Your goal: Each record below must be reproduced exactly as it reads, with its images omitted.

Records provided:
+--

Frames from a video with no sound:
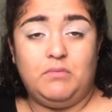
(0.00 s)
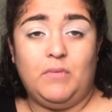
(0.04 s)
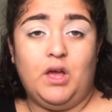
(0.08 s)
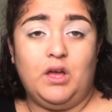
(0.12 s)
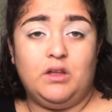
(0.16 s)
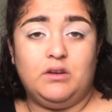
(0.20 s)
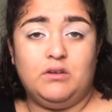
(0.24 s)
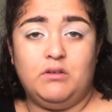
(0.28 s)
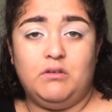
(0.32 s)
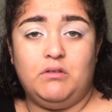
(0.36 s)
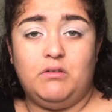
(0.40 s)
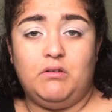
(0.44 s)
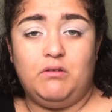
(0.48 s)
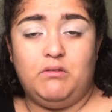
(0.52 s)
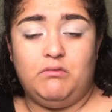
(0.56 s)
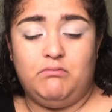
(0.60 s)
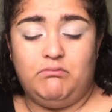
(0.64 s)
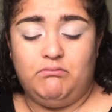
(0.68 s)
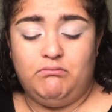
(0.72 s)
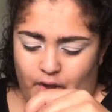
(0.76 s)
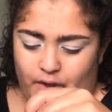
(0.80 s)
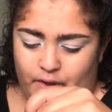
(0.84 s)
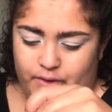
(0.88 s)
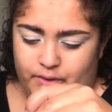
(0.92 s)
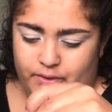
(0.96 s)
I
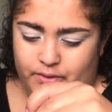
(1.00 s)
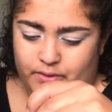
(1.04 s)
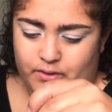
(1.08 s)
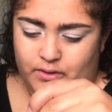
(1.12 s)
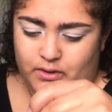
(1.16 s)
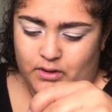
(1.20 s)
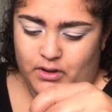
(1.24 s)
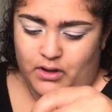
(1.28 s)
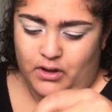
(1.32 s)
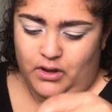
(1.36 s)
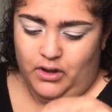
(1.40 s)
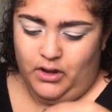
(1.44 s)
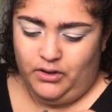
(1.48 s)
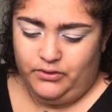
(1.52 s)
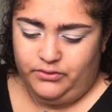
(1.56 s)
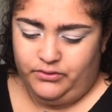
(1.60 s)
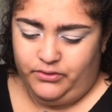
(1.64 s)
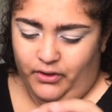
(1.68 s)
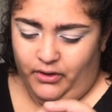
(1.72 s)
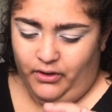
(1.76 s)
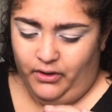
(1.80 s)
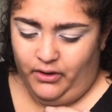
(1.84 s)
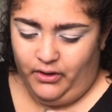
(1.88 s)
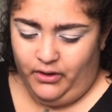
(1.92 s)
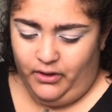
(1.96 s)
don't know. Oh,
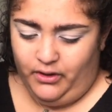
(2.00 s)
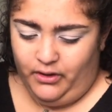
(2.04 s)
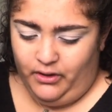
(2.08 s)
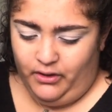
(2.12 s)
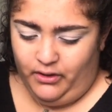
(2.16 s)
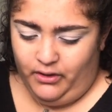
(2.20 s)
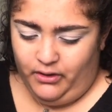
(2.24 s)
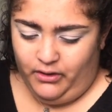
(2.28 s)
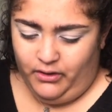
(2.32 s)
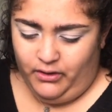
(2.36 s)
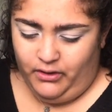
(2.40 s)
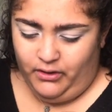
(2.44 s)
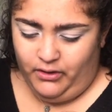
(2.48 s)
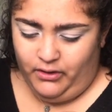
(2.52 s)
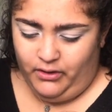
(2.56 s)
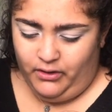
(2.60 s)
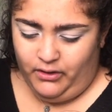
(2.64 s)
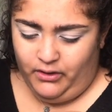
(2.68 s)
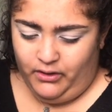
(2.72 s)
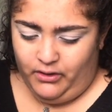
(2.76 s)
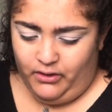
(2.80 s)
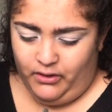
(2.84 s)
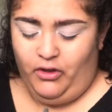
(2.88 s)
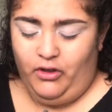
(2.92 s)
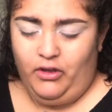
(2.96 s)
duh.
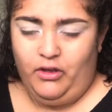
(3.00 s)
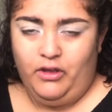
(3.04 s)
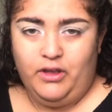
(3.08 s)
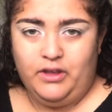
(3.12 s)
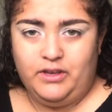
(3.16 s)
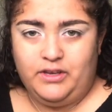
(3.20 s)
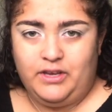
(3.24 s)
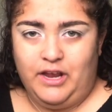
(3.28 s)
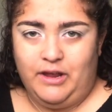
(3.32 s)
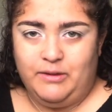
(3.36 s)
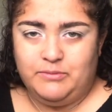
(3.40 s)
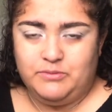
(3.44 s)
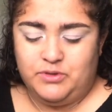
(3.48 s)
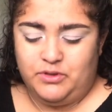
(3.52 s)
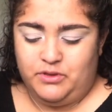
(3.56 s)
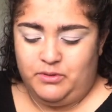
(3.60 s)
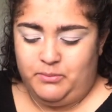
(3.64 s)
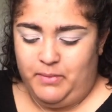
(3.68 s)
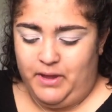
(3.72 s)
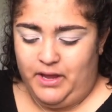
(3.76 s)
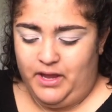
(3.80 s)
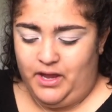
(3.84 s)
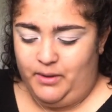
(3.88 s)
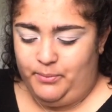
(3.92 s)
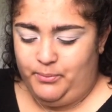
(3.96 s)
But it comes with a
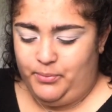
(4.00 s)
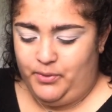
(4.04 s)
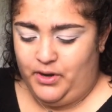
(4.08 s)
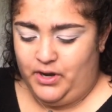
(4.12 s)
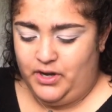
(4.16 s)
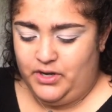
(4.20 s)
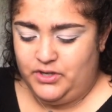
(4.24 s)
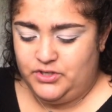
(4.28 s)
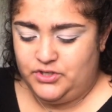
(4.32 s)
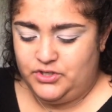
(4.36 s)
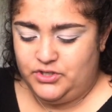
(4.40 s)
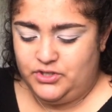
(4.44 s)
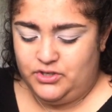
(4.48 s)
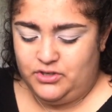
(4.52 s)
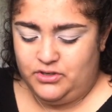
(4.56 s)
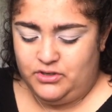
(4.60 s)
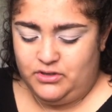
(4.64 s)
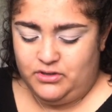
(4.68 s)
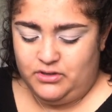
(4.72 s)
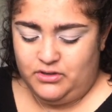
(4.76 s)
makeup brush.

+--

Exercise output:
Frames from a video with no sound:
(0.00 s)
(0.04 s)
(0.08 s)
(0.12 s)
(0.16 s)
(0.20 s)
(0.24 s)
(0.28 s)
(0.32 s)
(0.36 s)
(0.40 s)
(0.44 s)
(0.48 s)
(0.52 s)
(0.56 s)
(0.60 s)
(0.64 s)
(0.68 s)
(0.72 s)
(0.76 s)
(0.80 s)
(0.84 s)
(0.88 s)
(0.92 s)
(0.96 s)
I
(1.00 s)
(1.04 s)
(1.08 s)
(1.12 s)
(1.16 s)
(1.20 s)
(1.24 s)
(1.28 s)
(1.32 s)
(1.36 s)
(1.40 s)
(1.44 s)
(1.48 s)
(1.52 s)
(1.56 s)
(1.60 s)
(1.64 s)
(1.68 s)
(1.72 s)
(1.76 s)
(1.80 s)
(1.84 s)
(1.88 s)
(1.92 s)
(1.96 s)
don't know. Oh,
(2.00 s)
(2.04 s)
(2.08 s)
(2.12 s)
(2.16 s)
(2.20 s)
(2.24 s)
(2.28 s)
(2.32 s)
(2.36 s)
(2.40 s)
(2.44 s)
(2.48 s)
(2.52 s)
(2.56 s)
(2.60 s)
(2.64 s)
(2.68 s)
(2.72 s)
(2.76 s)
(2.80 s)
(2.84 s)
(2.88 s)
(2.92 s)
(2.96 s)
duh.
(3.00 s)
(3.04 s)
(3.08 s)
(3.12 s)
(3.16 s)
(3.20 s)
(3.24 s)
(3.28 s)
(3.32 s)
(3.36 s)
(3.40 s)
(3.44 s)
(3.48 s)
(3.52 s)
(3.56 s)
(3.60 s)
(3.64 s)
(3.68 s)
(3.72 s)
(3.76 s)
(3.80 s)
(3.84 s)
(3.88 s)
(3.92 s)
(3.96 s)
But it comes with a
(4.00 s)
(4.04 s)
(4.08 s)
(4.12 s)
(4.16 s)
(4.20 s)
(4.24 s)
(4.28 s)
(4.32 s)
(4.36 s)
(4.40 s)
(4.44 s)
(4.48 s)
(4.52 s)
(4.56 s)
(4.60 s)
(4.64 s)
(4.68 s)
(4.72 s)
(4.76 s)
makeup brush.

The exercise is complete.